I'm sorry to report that my sister was diagnosed with lung cancer a week ago Tuesday. Though her doctors are optimistic, her prognosis isn't great. Lots of crying since then.

Mary Ann remains an active participant in her recovery in terms of diet and other lifestyle changes. She's planning on taking a spin class and maybe yoga. She met with her boss last week, and he said she'd done more to help the bank in the ten months she's been there than her predecessor did in five years. He's willing to fight for her and do whatever it is she'd like to do. I wasn't surprised and, knowing her as I do, and something about their relationship, I told her that this is what I imagined would happen beforehand. She's very much leaning towards making a clean break from work for several reasons, one of which is to use the time for things she'd like to do rather than working.

The news knocked me out as well. Until now, I couldn't bring myself to comment on it here on SR. I'm spending a lot of time with her, making sure she has what she needs. I took on additional work, since she may need financial support as well.

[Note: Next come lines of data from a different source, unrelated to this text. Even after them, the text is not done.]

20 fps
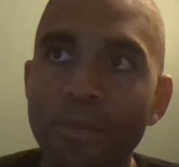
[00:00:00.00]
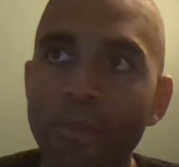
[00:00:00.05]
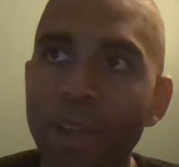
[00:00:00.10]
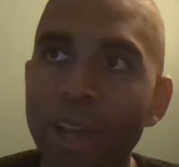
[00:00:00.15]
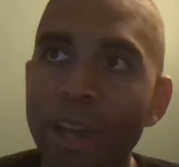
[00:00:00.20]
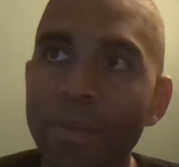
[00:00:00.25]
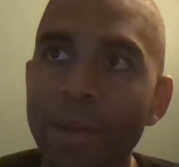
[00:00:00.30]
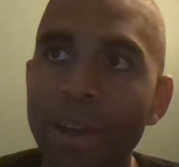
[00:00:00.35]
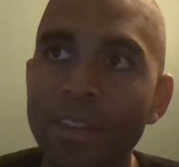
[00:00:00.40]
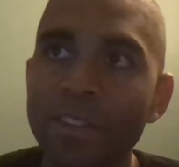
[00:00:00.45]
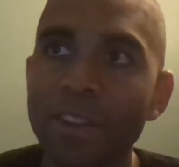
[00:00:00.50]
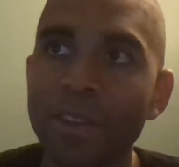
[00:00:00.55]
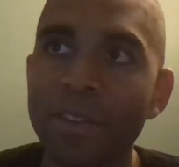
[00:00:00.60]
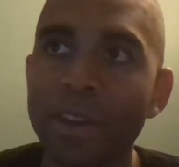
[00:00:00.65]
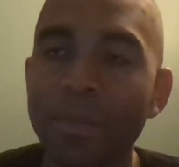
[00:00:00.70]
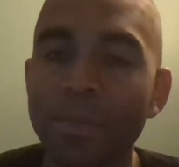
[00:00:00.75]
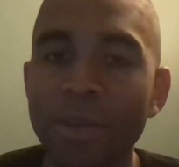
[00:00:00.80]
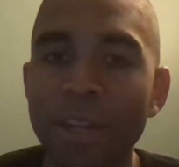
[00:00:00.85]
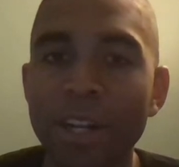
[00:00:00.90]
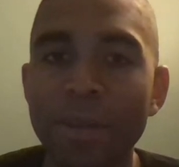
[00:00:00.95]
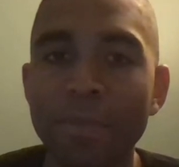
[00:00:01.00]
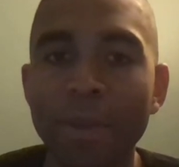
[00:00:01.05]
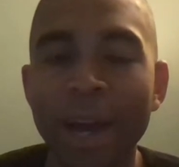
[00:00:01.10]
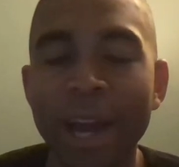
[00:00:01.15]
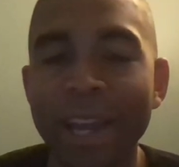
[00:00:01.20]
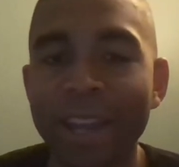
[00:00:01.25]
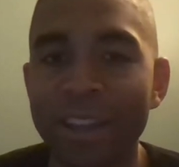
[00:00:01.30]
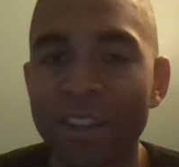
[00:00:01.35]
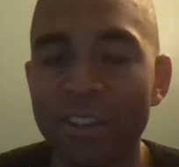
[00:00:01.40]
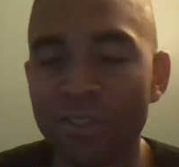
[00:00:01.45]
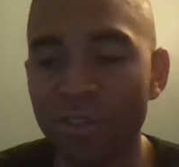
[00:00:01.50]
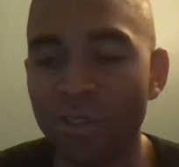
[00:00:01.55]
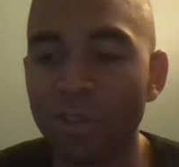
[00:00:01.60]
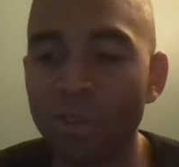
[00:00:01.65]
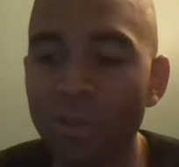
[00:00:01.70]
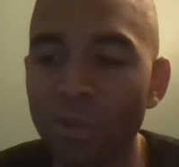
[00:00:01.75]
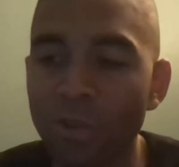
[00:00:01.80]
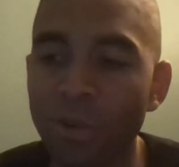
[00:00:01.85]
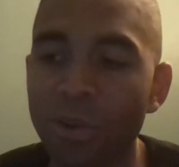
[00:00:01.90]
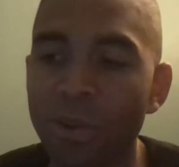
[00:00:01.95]
letting myself get beat up by the
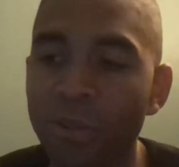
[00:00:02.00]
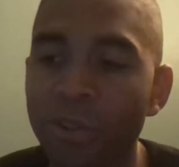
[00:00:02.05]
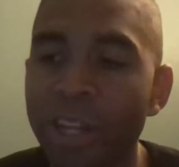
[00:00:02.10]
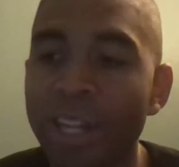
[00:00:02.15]
external world,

Though she's prepared well for her retirement, cancer treatment can bankrupt anyone, even someone with the best insurance. I experience intermittent mood swings, something which is new to me, as well as spells of anxiety, which is also new to me. Though I continue to take care of myself, I've temporarily lost something inside.

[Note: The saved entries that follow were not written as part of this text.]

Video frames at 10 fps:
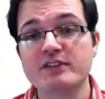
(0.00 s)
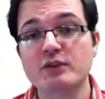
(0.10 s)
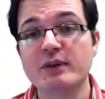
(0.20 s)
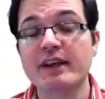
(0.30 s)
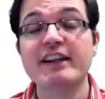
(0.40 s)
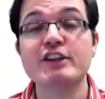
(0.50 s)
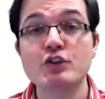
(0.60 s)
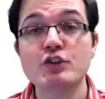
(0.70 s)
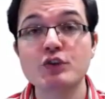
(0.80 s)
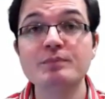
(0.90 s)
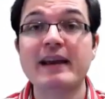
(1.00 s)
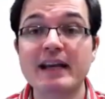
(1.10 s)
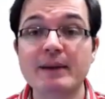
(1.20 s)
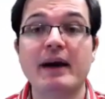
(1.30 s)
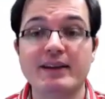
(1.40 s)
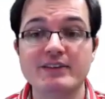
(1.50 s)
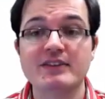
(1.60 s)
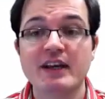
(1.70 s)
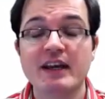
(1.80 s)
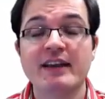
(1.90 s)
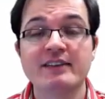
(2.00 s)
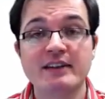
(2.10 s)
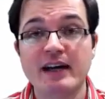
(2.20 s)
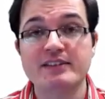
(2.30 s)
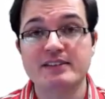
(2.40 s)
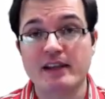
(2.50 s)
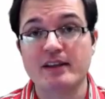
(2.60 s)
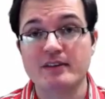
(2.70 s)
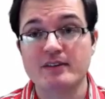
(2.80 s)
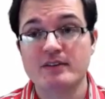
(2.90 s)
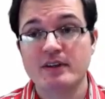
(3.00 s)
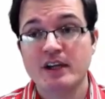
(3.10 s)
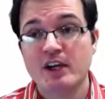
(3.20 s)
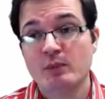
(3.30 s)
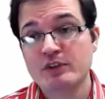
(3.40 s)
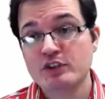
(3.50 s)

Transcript: to nearly 2 megabytes in the last decade, which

I get strength from many of the people who post here, though I must admit that I've lost some of my compassion for people who refuse to take care of themselves, here and in the real world as well. I just don't have anything to offer them.

On a more positive note, I remain in awe at both the quality and the tremendous amount of support that people offer here, both to me and others.

Thank you all again and, as always, it makes a difference.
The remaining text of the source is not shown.